Eric Uram, chair of the National Toxics Committee for the Sierra Club and a Madison resident, said of the EPA’s plan: “It’s the do-nothing-action plan. We’re pretty disappointed with the EPA in this regard. They are not taking public health and environmental health very seriously with this.”
Research has linked PFAS exposure to health risks such as thyroid problems, high cholesterol and cancer.
“It’s extraordinarily disappointing,” said Laura Olah, executive director of Citizens for Safe Water Around Badger and coordinator for the PFAS Community Campaign. “The EPA’s basically kicked the can down the road and they’re not gonna be addressing it appropriately.”
Olah’s been a leading activist for PFAS regulation in Wisconsin, and has successfully petitioned the DNR to develop a water quality standard.
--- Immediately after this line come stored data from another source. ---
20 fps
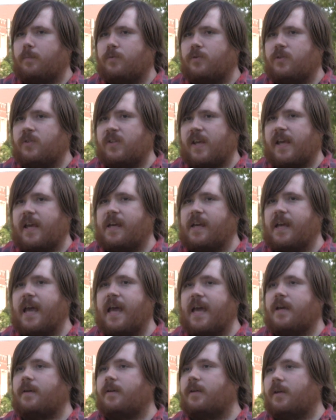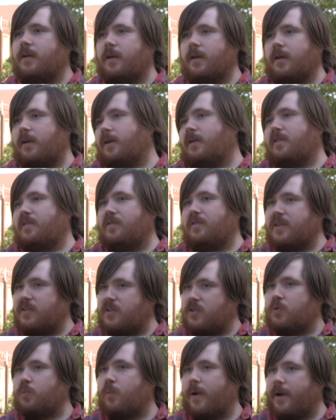say, hey,
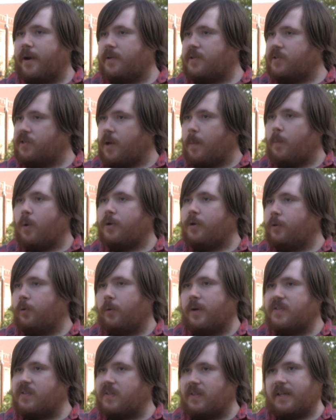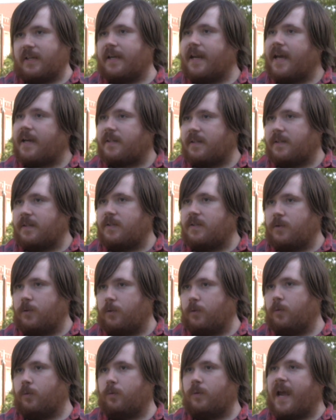this is where someone who isn't connected
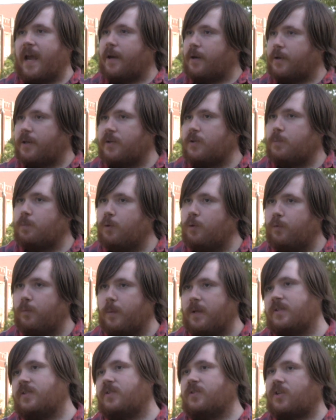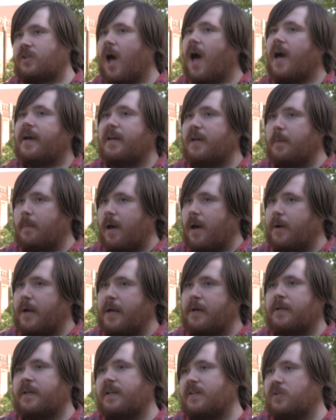to anarchist movements is talking about
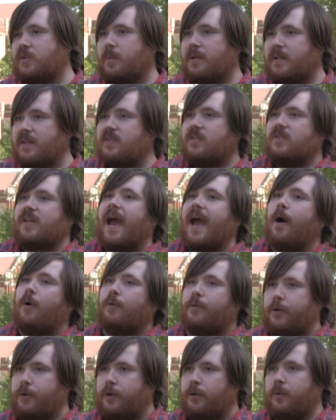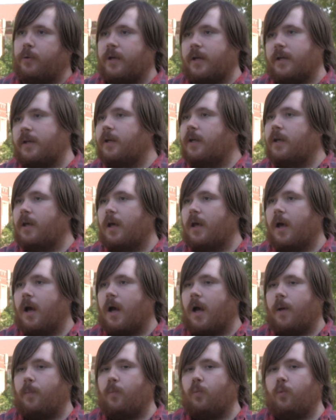anarchism, and this is how they're doing it,
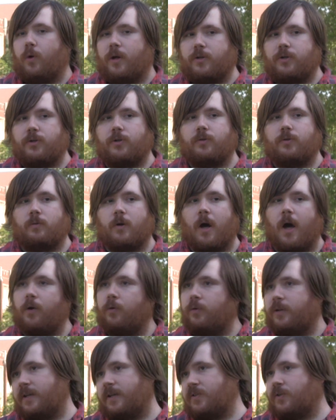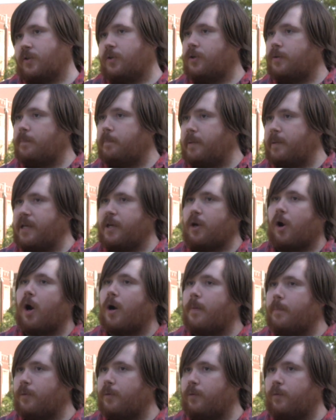which not only is a good
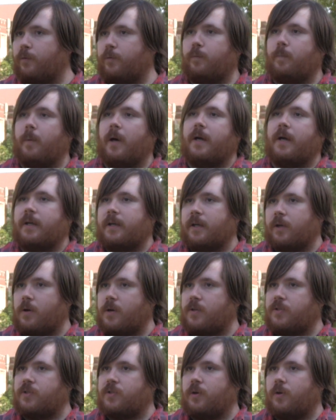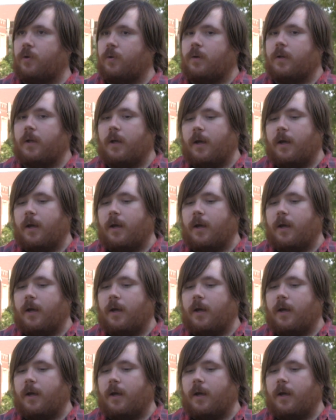PR move, but it can also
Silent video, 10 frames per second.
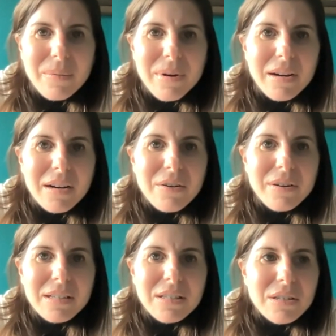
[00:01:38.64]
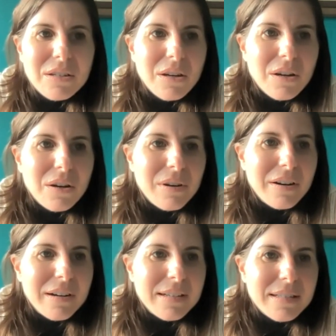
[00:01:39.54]
We are going to go,
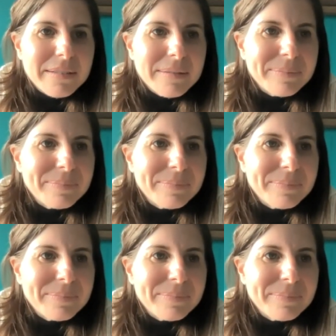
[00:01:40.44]
here it is.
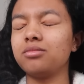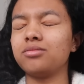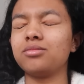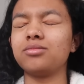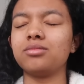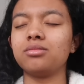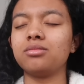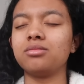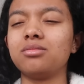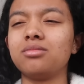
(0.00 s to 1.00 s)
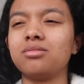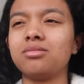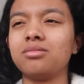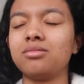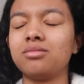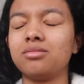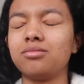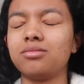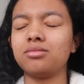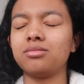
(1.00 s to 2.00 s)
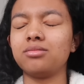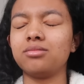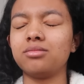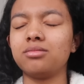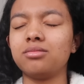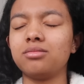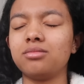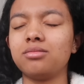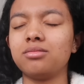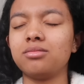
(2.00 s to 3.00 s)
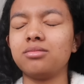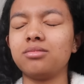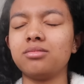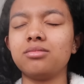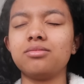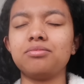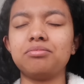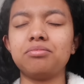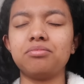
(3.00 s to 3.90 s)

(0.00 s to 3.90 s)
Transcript: Nobody speaks.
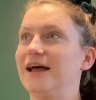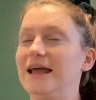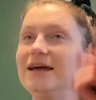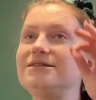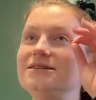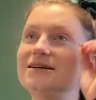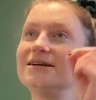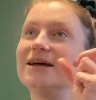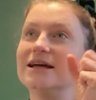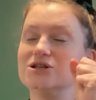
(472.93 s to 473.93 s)
It
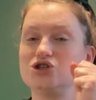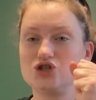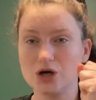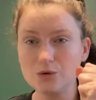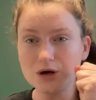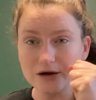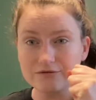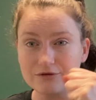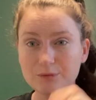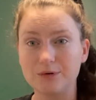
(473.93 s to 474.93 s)
is so
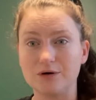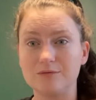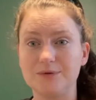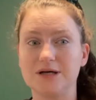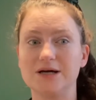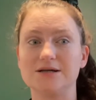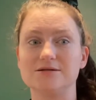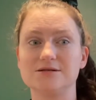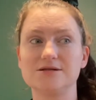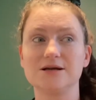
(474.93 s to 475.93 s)
comfortable
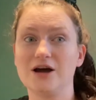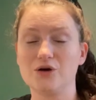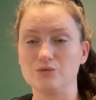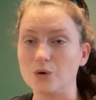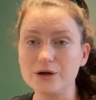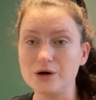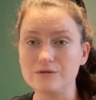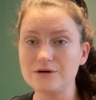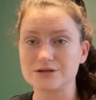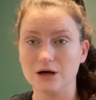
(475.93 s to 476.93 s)
because rolling
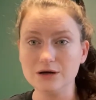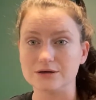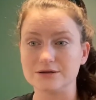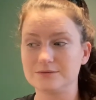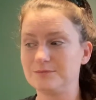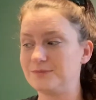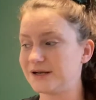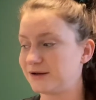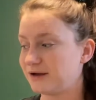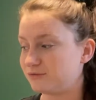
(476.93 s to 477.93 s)
over is hard,
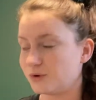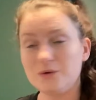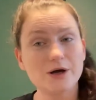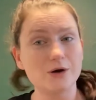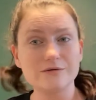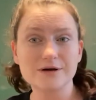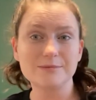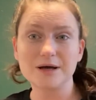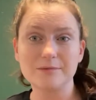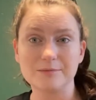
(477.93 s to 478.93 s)
but rolling over in
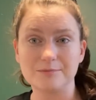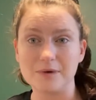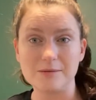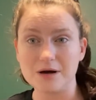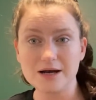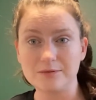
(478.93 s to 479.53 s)
my body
She and others have pushed the Wisconsin Departments of Natural Resources and Health Services to set groundwater quality standards for PFAS, which is expected mid-2019. Although the standard DHS is currently developing pertains to PFOA and PFOS, Olah says her group has successfully petitioned state officials to expand their consideration to 24 of the compounds.
The federal agency’s plan, meanwhile, is too slow, say Olah and Uram.
The Wisconsin DNR’s Darsi Foss said they appreciate the EPA’s efforts to begin addressing the PFAS concerns and that the maximum contaminant level being developed by the EPA is “probably a needed step.”
“However it’s going to take years before that is in place,” Foss said. “And we feel like these issues are facing states and communities across the country now and need immediate attention.”
The DNR website lists 16 sites currently contaminated with PFAS. Foss says they’re currently working on remediation and treatment in those areas.
One of those is in Madison, where PFAS is believed to have come from the National Guard Airfield. Last week, the Madison Water Utility Board took action toward further regulating PFAS, which included convening a taskforce of local, county and state stakeholders.
According to a press release, officials “met to discuss possible PFAS contamination at two burn pits located on opposite side of Truax Air Field.” The Air National Guard hopes to conduct an investigation — through methods such as soil boring and groundwater sampling — into the extent of contamination from one of these pits.
The Madison Water Utility Board plans to draft a letter to Wisconsin’s Congressional representatives to seek funding for an investigation and remediation.